Papal preacher can’t lecture in Medjugorje
MOSTAR, Bosnia-Herzegovina (CNS) -- The preacher of the papal household has withdrawn from plans to deliver a series of lectures in Medjugorje, Bosnia-Herzegovina, after the local bishop denied him permission to speak there. Capuchin Father Raniero Cantalamessa, who has been the pope’s preacher since 1980, was to be the keynote speaker at the 12th International Seminar for Priests July 3-5 in Medjugorje, the site of thousands of alleged appearances of the Blessed Virgin Mary.

Priest turns down role with Islamic rebels
MANILA, Philippines (CNS) -- Oblate Father Eliseo Mercado Jr. said that after hearing objections from leaders of the Moro Islamic Liberation Front he will not serve as the government’s chief negotiator in peace talks with the group. The priest, an experienced peace-builder, said his best contribution to peace in southern Mindanao -- the southern Philippine region where the Islamic front is fighting to separate from the Philippines -- would be to monitor the peace process and advise both sides.

Nuns’ compound in Gaza ransacked, looted
JERUSALEM (CNS) -- The Gaza compound of the Rosary Sisters was ransacked and looted and sacred objects were destroyed during Palestinian infighting that led to the Hamas faction’s takeover of the Gaza Strip. Gunmen used rocket-propelled grenades to break down the doors of the compound, which is located some distance from the Holy Family Parish compound.
The attackers stole several computers, destroyed all the crosses in the compound, burned copies of the Bible and smashed a statue of Jesus. No nuns were at the compound when the attack occurred.
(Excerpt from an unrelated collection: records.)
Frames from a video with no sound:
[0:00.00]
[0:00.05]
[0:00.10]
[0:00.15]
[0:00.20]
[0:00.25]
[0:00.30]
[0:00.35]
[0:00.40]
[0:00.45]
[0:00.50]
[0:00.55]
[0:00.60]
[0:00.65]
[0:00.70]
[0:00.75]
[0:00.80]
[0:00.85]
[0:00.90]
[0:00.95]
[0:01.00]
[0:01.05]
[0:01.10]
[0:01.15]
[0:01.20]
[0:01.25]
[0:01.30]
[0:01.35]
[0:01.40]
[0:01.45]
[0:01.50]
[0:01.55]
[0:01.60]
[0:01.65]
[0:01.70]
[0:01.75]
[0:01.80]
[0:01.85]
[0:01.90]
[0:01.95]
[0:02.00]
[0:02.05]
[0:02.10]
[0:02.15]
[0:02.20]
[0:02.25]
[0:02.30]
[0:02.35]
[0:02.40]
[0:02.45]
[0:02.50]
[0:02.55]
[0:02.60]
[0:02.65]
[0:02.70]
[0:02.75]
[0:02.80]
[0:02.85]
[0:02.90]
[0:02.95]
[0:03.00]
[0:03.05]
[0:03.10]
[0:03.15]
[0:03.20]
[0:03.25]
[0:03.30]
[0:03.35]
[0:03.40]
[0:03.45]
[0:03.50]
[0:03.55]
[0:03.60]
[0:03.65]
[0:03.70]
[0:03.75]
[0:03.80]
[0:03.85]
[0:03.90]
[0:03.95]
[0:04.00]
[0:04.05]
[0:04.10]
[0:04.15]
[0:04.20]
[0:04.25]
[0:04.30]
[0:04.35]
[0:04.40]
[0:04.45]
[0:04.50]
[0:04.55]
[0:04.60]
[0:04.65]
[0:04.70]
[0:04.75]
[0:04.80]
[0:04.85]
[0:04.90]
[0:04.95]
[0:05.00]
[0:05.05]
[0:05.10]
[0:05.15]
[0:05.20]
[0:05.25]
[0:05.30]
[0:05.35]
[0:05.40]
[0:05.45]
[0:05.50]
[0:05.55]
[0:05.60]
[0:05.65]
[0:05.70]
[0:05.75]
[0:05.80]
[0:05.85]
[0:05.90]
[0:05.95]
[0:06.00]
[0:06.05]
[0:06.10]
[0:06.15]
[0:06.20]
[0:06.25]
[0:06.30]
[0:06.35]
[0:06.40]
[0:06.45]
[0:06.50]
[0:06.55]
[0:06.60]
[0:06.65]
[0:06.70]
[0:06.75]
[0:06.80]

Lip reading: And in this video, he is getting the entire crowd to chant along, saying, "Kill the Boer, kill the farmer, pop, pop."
Norms issued for Catholic fundraising in U.S.
WASHINGTON (CNS) -- With Vatican approval, the head of the U.S. Conference of Catholic Bishops has issued national norms governing all church-related fundraising appeals. The norms spell out rules of transparency, accountability, procedures to be followed and oversight over fundraising campaigns by appropriate church authorities. Bishop William S. Skylstad of Spokane, Wash., USCCB president, also issued a decree establishing new national norms for the leasing of church-owned properties. Both decrees take effect Aug. 15.
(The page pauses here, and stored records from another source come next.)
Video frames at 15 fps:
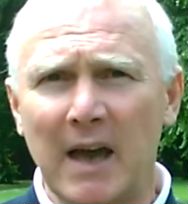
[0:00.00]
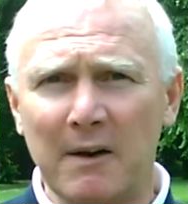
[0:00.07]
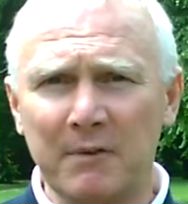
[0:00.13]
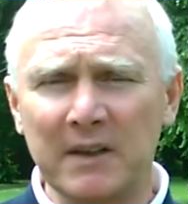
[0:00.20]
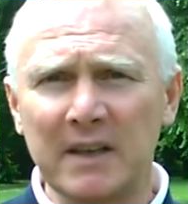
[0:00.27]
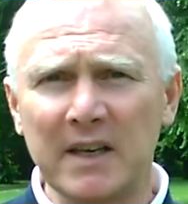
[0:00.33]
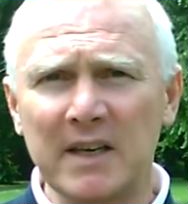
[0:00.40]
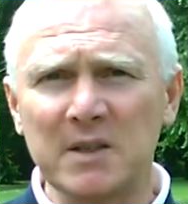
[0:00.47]

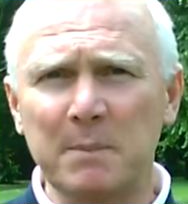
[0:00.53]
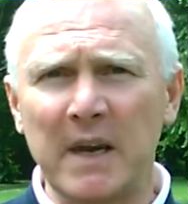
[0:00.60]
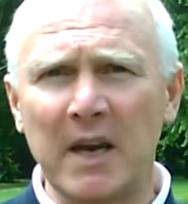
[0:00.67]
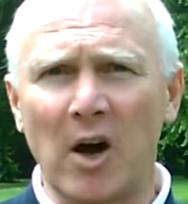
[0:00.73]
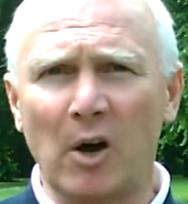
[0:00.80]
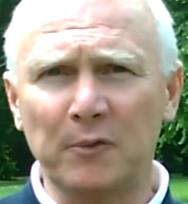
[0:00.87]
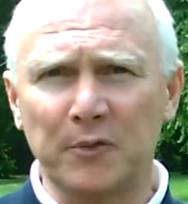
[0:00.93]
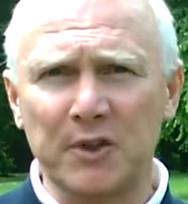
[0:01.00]
Everything is
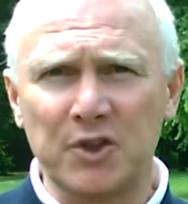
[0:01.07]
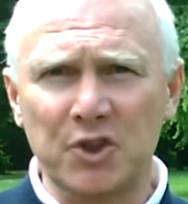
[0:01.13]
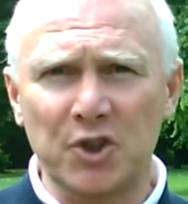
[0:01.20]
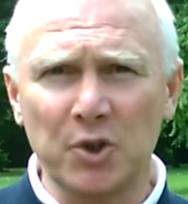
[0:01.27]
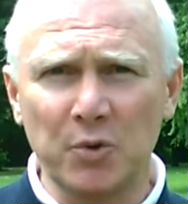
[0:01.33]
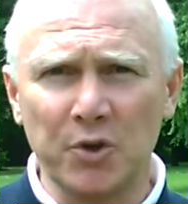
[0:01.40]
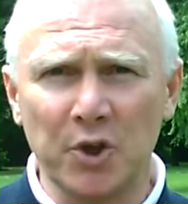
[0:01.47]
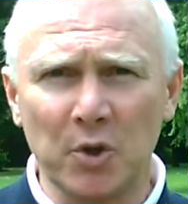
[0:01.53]
being offered
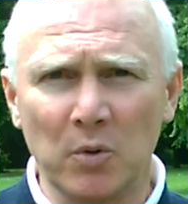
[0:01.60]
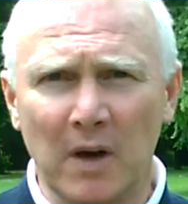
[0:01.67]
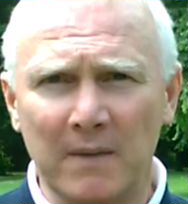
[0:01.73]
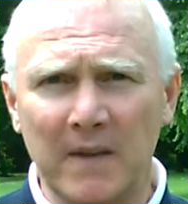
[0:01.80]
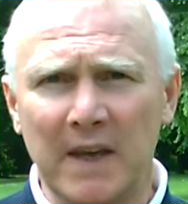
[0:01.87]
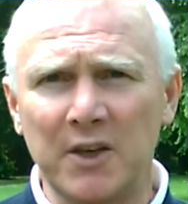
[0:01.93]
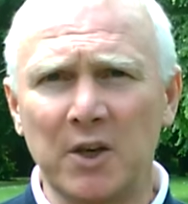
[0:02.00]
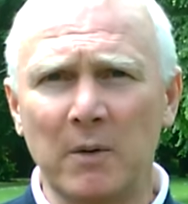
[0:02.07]
to you,
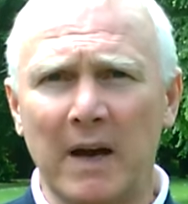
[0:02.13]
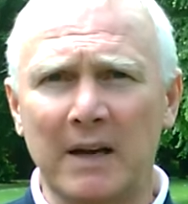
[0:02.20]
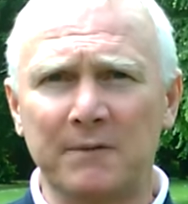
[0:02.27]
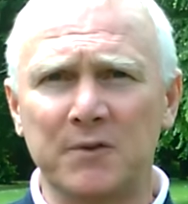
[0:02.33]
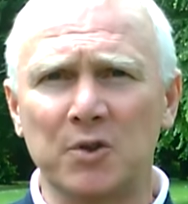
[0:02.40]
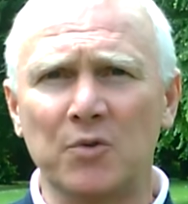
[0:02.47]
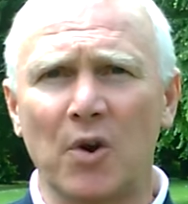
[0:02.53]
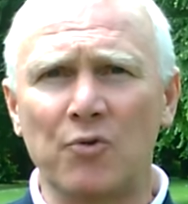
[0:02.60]
and then you
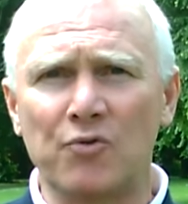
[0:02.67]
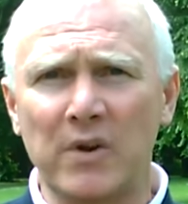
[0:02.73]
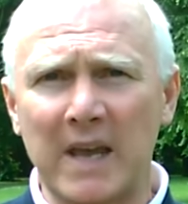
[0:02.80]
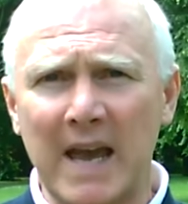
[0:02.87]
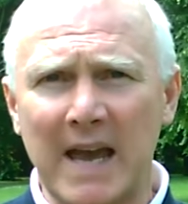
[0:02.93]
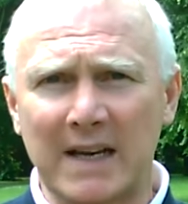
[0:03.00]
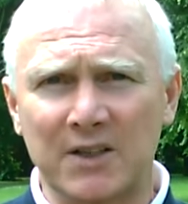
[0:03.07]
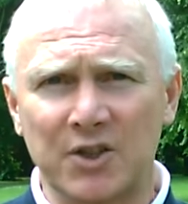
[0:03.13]
have to
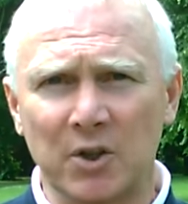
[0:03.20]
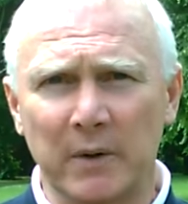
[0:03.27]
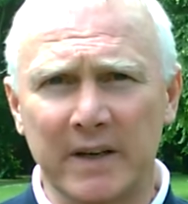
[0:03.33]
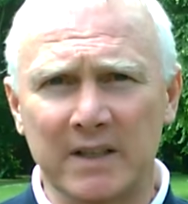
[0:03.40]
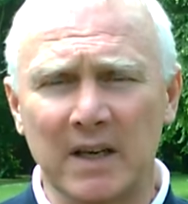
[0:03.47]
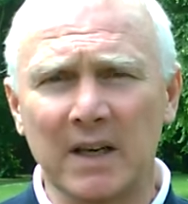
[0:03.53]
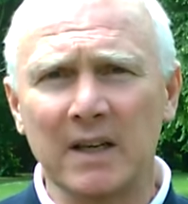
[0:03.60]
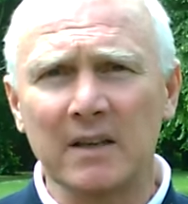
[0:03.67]
react to
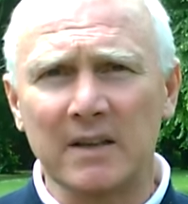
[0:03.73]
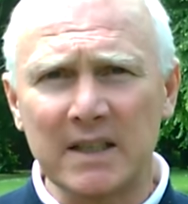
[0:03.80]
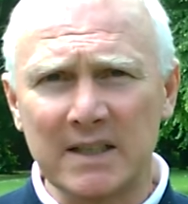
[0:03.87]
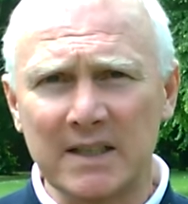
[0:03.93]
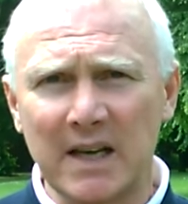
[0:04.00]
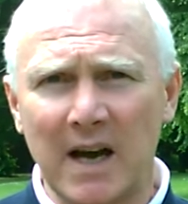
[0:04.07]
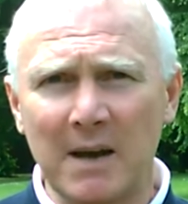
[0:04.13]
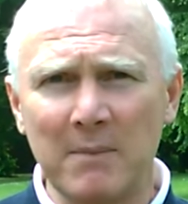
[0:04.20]
it.
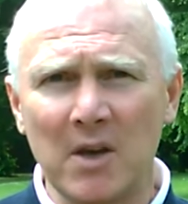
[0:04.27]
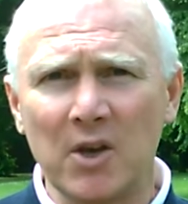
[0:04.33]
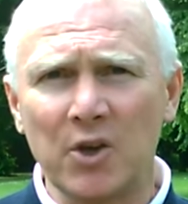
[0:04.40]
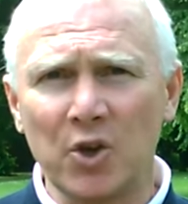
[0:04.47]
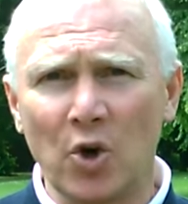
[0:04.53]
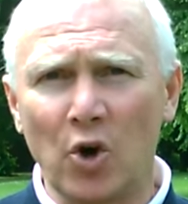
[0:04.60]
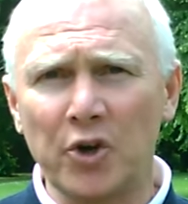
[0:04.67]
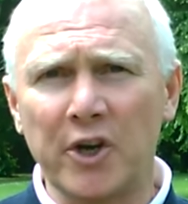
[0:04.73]
This time,
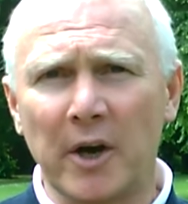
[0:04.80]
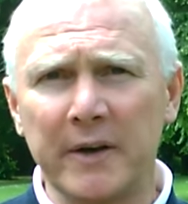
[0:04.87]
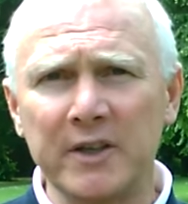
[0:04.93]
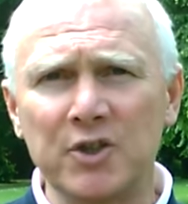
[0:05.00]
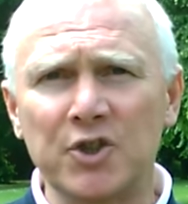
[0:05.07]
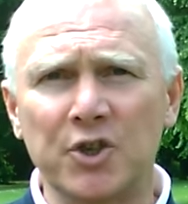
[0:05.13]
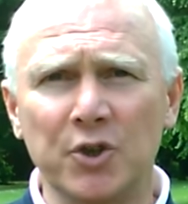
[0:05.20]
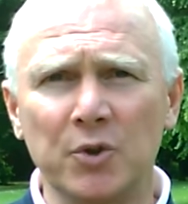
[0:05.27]
you're
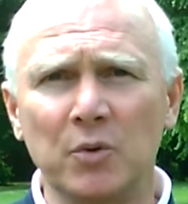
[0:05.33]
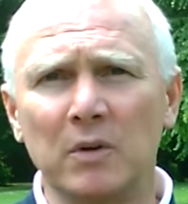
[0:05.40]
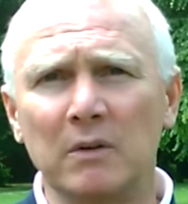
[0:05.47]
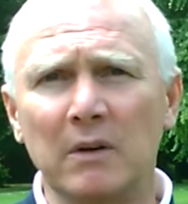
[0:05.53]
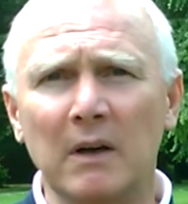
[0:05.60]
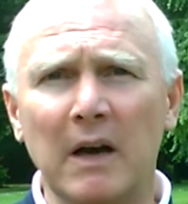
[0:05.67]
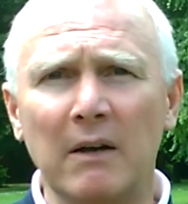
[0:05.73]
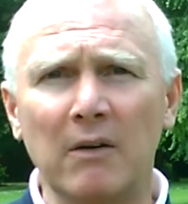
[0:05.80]
going to
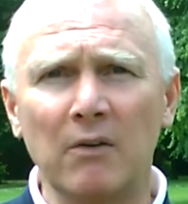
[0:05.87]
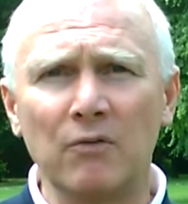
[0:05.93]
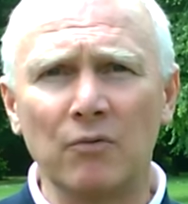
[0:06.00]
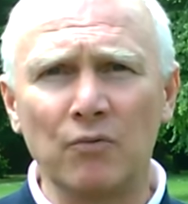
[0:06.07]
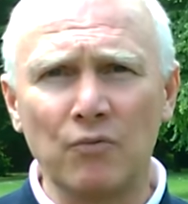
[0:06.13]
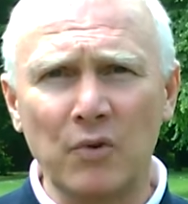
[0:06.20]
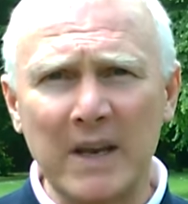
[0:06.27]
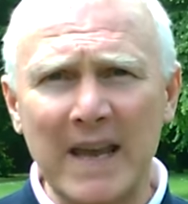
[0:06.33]

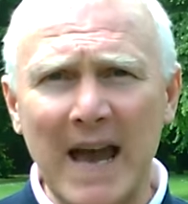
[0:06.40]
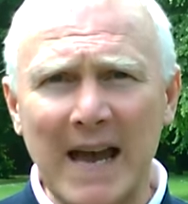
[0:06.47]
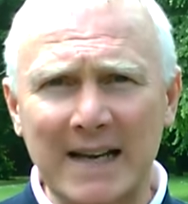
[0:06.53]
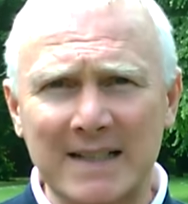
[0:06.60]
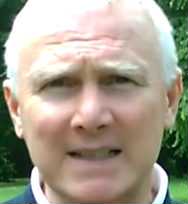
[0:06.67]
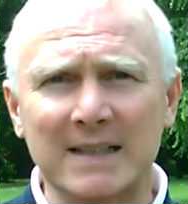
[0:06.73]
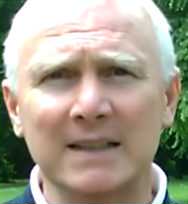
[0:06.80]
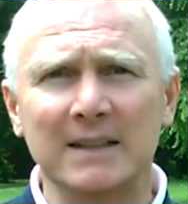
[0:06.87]

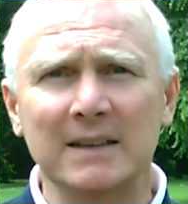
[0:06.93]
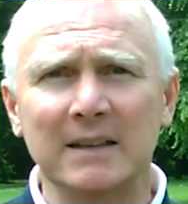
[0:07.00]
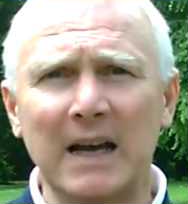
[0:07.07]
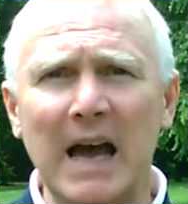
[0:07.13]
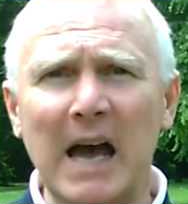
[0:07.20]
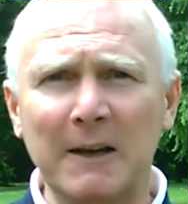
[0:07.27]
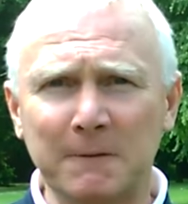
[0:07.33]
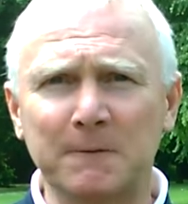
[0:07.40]
react
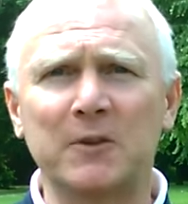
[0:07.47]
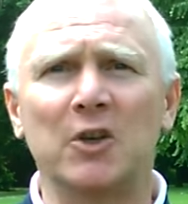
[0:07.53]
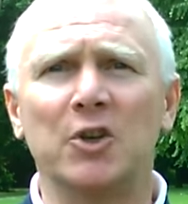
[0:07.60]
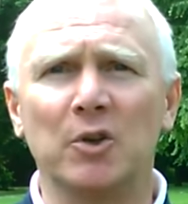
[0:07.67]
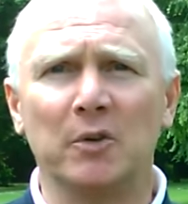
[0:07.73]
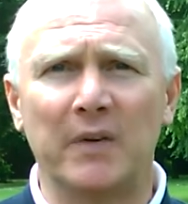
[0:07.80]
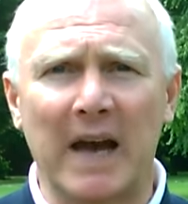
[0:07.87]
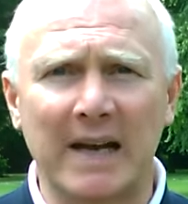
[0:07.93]
after
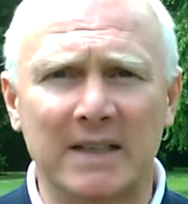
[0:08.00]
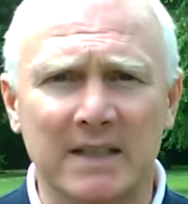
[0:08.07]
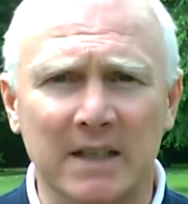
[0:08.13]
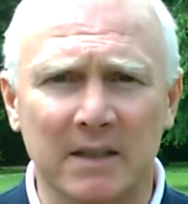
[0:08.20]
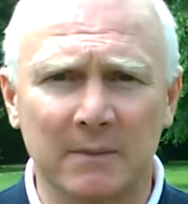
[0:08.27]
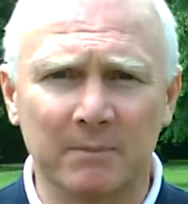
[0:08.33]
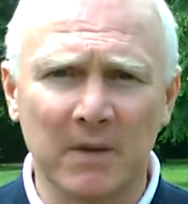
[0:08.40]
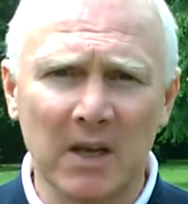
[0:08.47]
you've
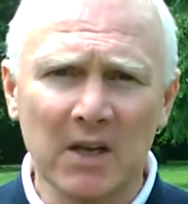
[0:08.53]
acted.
On pilgrimage to Assisi, pope appeals for peace
ASSISI, Italy (CNS) -- On a pilgrimage to the birthplace of St. Francis of Assisi, Pope Benedict XVI appealed for peace in the Middle East and a return to “responsible and sincere dialogue” to end armed conflicts. The pope’s one-day trip June 17 marked the 800th anniversary of the conversion of St. Francis, a figure the pope described as a one-time “king of partying” who learned to make space for God. The pope made a point of praising the 1986 interreligious gathering in Assisi, an initiative of Pope John Paul II, as “a prophetic intuition and a moment of grace.” Such dialogue is an essential part of Christianity, but must be carried out without weakening the Christian duty to spread the Gospel, he said.
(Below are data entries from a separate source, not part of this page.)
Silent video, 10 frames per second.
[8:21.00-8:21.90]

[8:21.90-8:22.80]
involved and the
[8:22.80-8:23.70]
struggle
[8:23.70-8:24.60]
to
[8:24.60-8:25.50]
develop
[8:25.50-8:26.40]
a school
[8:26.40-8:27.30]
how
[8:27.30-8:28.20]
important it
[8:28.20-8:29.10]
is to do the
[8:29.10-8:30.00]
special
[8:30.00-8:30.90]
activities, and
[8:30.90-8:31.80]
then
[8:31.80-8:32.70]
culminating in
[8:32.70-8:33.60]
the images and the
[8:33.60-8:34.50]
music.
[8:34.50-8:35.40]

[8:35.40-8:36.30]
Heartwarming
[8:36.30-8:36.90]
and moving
Council rescinds ‘pro-choice city’ designation
PHILADELPHIA (CNS) -- Cardinal Justin Rigali thanked the Philadelphia City Council June 14 for voting to rescind a “troubling resolution” that had declared Philadelphia a “pro-choice city.”
The vote to rescind was 13-4; nine council members had supported the original nonbinding resolution June 7, while eight members had opposed it. Two of the three Catholic council members who had supported the designation reversed their votes.

Iraqi Christian murders skyrocketed since 2003
WASHINGTON (CNS) -- The number of Christians murdered in Iraq since 2003 skyrocketed, compared to murders in 1995-2002, said a comprehensive report based on public accounts from Iraqi Christian sources. The report described in detail the deaths of Christian children -- including babies -- laypeople, priests and nuns who were burned, beaten or blown up in car bombs throughout the past few years.